WHAT YOU WILL DO.
Reproduce word for word every line from the one containing "[0:00.00-0:00.90]" through the end of the listing below; omit the pictures.
Content starts
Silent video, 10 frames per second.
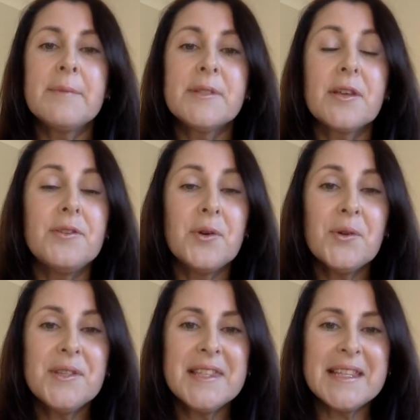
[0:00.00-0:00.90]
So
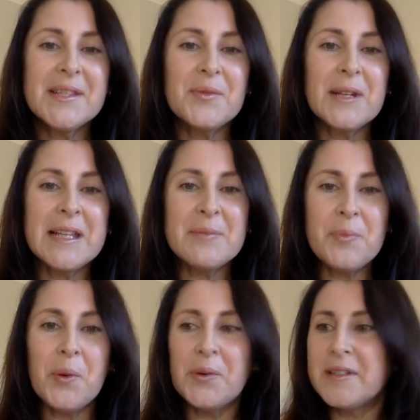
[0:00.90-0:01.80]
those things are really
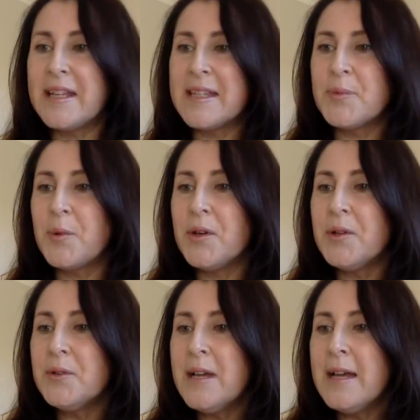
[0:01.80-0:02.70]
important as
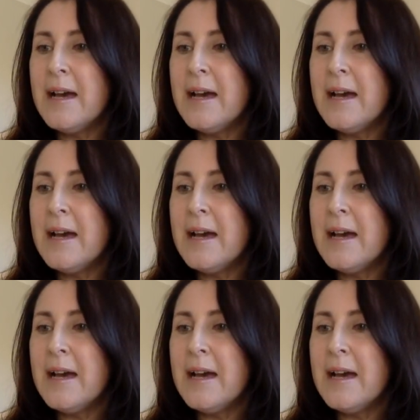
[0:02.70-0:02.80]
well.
Content ends
ANSWER FOR THE TASK.
[0:00.00-0:00.90]
So
[0:00.90-0:01.80]
those things are really
[0:01.80-0:02.70]
important as
[0:02.70-0:02.80]
well.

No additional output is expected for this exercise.